[Start of section]
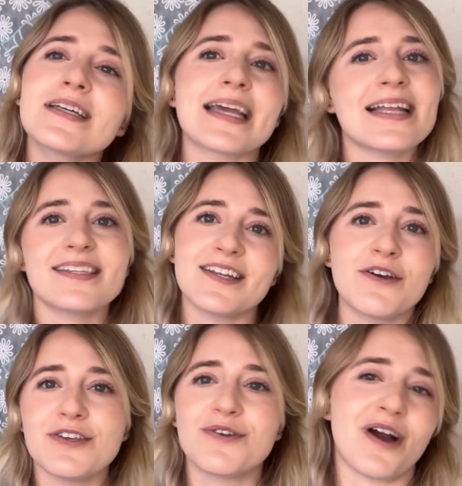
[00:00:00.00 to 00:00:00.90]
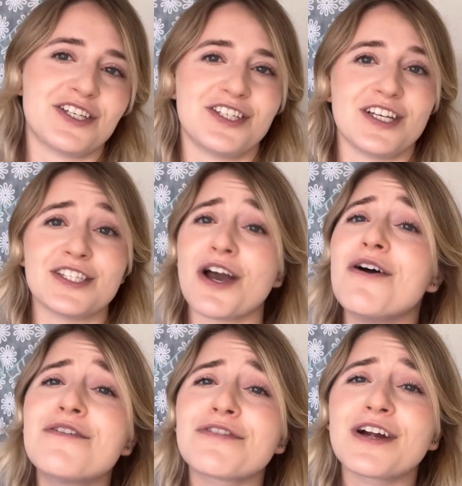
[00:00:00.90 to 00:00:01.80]
get-to-know-you questions
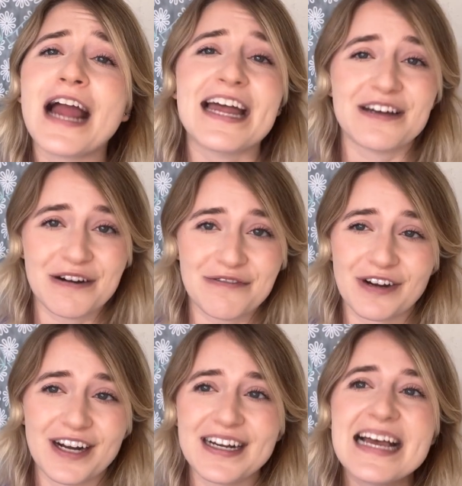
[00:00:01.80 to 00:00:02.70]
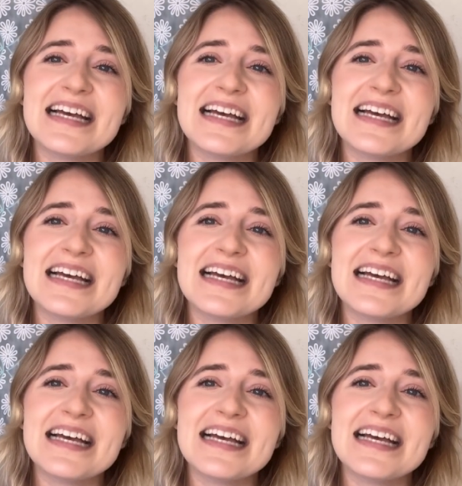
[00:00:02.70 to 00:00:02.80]
over and over.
[End of section]
» **Task item**
All the records need to be printed again exactly as written, though without their pictures.

» **Exercise output**
[00:00:00.00 to 00:00:00.90]
[00:00:00.90 to 00:00:01.80]
get-to-know-you questions
[00:00:01.80 to 00:00:02.70]
[00:00:02.70 to 00:00:02.80]
over and over.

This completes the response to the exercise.